须知他投给田生金的拜帖‘王星平’三个字可是将七寸来长三寸来宽的红纸全部占满了的,如此才显得投刺之人对主家的尊敬之意,相比之下这次的举动就未免有些反常了,不过廖掌柜也只能先将此物收好,毕竟对方来头似乎不小的样子,自己又是行商的,还远不到自己一个掌柜来对客人失礼与否妄加评判,只是因为有了此事便对这少年客人印象格外深刻了一些。
接下来的几日,王星平带着几个跟班将广州城里城外好生游览了一番,一番好吃好喝自然不表,他也抽空去了一趟人市,但并无太大收获,今年两广的年成似乎不错没有看到大规模的难民,那些小儿女又实在不是他想要的。
三日之后,天青气朗,王星平正在西堂客栈的大厅中与刚刚认识的袁崇焕幸会幸会,袁孝廉兴致颇高,一首诗憋了一半,廖掌柜便亲自来了。于是只得与那位年纪都可以做自己叔叔的袁崇焕拱拱手抱歉,至于说起的另几位粤中大才也就只有回来之后再劳烦这位颇有些健谈的袁家二爷引荐了。

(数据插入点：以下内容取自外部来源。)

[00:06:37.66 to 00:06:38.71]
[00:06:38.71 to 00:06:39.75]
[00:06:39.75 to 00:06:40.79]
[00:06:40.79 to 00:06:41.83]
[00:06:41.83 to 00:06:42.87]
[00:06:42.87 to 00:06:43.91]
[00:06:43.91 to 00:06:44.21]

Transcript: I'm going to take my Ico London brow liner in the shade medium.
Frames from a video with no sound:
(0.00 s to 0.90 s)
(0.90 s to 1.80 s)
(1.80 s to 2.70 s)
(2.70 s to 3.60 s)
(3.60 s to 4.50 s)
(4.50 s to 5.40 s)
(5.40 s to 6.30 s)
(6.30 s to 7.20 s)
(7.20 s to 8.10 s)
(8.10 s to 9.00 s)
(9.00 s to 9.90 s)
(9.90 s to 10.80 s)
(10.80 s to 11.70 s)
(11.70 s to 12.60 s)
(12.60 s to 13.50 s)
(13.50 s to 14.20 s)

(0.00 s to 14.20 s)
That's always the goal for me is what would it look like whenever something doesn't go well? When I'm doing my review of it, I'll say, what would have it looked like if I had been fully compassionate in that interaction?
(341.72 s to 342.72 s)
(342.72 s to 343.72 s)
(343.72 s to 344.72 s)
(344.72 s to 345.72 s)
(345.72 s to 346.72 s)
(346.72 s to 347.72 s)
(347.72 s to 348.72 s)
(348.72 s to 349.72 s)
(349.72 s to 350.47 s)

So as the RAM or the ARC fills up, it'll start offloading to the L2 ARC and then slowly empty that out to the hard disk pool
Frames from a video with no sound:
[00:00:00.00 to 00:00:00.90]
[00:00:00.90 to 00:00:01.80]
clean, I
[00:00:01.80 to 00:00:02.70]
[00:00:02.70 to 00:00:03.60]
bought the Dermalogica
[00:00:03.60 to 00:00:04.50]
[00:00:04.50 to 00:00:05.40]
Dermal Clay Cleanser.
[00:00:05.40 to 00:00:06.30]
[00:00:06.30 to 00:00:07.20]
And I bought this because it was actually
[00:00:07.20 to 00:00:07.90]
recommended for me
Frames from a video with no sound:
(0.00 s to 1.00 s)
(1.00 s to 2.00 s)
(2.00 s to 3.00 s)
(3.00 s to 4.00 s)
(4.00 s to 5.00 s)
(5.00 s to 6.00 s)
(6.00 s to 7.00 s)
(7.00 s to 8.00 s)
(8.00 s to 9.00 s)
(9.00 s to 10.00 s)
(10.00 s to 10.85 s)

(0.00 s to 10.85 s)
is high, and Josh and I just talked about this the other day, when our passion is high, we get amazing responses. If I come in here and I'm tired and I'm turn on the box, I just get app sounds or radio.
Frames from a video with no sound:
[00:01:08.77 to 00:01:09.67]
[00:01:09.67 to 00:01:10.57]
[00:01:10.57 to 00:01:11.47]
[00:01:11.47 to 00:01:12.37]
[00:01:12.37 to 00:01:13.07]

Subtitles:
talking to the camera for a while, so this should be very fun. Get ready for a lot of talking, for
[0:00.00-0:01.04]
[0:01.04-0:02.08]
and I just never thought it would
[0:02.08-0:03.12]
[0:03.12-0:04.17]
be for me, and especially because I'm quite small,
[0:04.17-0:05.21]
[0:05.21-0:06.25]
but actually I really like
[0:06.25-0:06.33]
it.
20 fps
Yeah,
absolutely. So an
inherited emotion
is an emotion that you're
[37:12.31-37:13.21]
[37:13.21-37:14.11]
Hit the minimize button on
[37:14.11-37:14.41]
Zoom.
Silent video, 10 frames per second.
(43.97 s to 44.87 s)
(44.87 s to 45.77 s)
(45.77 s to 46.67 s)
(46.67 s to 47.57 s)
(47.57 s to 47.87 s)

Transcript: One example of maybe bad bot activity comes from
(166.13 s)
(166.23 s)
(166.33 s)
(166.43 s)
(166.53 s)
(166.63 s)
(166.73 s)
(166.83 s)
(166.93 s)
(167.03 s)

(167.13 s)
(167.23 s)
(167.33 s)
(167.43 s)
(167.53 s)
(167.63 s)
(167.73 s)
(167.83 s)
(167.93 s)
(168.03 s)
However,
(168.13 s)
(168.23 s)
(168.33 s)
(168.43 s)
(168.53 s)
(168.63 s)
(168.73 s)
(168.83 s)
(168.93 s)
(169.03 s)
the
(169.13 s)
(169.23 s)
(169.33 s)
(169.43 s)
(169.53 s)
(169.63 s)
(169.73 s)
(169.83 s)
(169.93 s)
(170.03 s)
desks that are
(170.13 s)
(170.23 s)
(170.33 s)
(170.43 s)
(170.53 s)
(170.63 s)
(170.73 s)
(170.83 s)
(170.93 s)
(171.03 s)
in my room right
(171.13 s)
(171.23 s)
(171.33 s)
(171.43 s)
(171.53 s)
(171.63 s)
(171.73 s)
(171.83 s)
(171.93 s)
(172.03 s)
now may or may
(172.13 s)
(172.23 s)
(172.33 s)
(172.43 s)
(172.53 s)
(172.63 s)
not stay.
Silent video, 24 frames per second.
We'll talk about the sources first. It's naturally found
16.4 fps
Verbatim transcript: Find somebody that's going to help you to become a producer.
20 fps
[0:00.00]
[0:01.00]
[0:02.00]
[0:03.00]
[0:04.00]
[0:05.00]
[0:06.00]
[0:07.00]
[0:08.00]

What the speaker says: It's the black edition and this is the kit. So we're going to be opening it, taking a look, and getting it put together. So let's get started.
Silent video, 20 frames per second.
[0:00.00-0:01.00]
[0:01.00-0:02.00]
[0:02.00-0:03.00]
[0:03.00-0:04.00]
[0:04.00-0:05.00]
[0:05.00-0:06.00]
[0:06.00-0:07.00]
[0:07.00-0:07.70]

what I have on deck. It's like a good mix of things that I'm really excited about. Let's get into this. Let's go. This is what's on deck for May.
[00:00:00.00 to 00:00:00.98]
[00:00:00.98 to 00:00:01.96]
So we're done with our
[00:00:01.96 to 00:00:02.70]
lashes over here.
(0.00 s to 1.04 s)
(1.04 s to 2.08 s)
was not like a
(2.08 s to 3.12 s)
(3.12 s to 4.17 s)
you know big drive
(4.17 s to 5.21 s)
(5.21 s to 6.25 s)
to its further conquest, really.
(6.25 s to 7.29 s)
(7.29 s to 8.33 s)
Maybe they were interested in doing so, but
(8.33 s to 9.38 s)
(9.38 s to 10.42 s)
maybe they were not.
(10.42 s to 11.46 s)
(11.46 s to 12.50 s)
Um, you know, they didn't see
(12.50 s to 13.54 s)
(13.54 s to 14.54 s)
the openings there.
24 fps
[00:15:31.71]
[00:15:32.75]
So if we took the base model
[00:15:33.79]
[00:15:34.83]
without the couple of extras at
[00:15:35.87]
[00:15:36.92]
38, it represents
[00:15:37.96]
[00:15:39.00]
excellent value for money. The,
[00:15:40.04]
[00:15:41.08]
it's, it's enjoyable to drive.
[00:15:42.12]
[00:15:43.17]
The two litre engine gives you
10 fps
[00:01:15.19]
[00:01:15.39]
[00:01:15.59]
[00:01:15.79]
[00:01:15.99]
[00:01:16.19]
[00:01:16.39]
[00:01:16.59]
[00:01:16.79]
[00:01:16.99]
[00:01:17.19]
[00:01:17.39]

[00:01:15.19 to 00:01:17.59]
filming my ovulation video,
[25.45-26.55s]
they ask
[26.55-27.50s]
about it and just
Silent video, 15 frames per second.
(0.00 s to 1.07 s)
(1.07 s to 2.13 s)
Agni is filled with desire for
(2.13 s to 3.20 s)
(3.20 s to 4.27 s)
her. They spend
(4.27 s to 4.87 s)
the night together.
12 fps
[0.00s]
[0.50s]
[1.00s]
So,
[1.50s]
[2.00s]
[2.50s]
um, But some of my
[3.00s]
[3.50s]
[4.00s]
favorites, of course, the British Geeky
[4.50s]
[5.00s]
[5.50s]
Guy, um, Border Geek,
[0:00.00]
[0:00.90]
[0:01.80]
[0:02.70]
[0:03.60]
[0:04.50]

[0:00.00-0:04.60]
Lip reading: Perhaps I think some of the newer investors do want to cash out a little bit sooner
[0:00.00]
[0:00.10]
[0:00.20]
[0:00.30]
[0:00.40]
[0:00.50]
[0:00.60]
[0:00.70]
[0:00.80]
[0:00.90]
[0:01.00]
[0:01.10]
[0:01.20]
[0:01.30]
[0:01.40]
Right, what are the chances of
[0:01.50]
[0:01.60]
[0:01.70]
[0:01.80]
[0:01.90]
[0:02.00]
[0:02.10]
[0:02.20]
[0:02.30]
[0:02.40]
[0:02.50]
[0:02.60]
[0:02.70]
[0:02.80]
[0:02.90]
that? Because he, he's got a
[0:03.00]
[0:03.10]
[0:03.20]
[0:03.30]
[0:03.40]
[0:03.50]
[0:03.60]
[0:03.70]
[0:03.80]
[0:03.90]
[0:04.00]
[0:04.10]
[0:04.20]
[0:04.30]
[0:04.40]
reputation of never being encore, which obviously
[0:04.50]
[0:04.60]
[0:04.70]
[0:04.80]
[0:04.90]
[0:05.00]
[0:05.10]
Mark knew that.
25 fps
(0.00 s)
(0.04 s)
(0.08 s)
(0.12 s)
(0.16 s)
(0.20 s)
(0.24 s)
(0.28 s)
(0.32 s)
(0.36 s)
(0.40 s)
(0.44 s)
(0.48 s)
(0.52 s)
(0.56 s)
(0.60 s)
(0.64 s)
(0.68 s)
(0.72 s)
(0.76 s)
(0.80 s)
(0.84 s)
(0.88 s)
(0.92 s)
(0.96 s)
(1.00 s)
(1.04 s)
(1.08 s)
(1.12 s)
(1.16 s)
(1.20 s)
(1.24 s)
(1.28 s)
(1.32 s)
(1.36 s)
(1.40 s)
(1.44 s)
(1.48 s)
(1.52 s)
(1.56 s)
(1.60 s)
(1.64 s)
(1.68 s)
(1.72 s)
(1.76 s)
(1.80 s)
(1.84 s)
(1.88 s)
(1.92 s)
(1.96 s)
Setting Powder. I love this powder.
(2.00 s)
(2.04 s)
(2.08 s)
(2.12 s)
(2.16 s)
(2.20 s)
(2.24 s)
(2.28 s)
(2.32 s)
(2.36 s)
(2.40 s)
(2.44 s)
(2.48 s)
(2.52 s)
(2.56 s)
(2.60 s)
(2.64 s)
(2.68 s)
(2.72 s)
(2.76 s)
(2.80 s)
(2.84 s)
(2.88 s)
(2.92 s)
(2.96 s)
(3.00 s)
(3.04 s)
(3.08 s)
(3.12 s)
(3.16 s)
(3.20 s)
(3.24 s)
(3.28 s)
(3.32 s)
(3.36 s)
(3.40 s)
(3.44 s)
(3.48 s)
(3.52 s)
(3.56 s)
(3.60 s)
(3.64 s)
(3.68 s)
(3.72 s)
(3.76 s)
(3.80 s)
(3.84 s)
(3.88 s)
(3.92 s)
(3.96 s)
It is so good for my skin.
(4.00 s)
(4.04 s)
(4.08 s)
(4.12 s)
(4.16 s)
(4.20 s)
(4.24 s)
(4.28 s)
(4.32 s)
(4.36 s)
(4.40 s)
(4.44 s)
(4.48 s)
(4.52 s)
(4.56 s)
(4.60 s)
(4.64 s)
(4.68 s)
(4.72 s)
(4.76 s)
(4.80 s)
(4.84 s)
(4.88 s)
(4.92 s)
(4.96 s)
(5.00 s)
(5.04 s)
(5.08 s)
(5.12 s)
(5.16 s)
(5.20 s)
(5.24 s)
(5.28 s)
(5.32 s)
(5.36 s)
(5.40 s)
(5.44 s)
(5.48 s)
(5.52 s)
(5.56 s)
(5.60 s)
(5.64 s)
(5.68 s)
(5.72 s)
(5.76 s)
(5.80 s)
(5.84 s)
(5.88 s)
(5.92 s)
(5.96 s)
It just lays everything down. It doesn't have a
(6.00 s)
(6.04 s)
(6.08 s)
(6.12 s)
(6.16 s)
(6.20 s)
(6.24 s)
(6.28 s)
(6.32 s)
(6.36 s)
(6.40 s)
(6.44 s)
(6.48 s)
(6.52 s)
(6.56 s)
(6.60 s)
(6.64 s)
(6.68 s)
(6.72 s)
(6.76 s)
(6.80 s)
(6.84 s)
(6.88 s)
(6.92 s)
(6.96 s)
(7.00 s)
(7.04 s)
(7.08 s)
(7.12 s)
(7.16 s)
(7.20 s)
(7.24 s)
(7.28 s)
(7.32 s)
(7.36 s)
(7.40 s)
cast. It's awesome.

廖掌柜自然是来请王星平的,一顶竹丝凉轿接上王星平后直朝宝丽阁而去,廖恩煦就一路步行跟随在侧,王星平从健谈的廖掌柜那里知道了不少无关紧要的事情。比如他能得顾子明的看重全赖同乡举荐,那两位归善同乡龚克修与张志规原本在广州备考乡试,被顾东主延揽到店中当了外事先生,做些文书上的事情,但他们命好早几个月便不用上工了,工钱却是照发。顾东主还特别关照了店中厨娘为他们操持饭食,吃住都在后院中,只让二人专心备考,听说若是秋闱得中店里还管他们上京的花销。
王星平只管听,这是施恩之道,也许这二位秀才真是什么人物将来与顾子明有些用处呢?这自然不足为外人道,而且既然让廖掌柜来请他,看来是对自己身份有些感兴趣了,因为他当日在名帖上所留的籍贯是贵州鹊山。
他确信对方即便不看内容,光是那名片的形制便能看出些端倪,听廖恩煦说果然是金东主要见他。
这位金东主讳延泽,确系澳洲海商无疑,但王星平对这个名字毫无印象。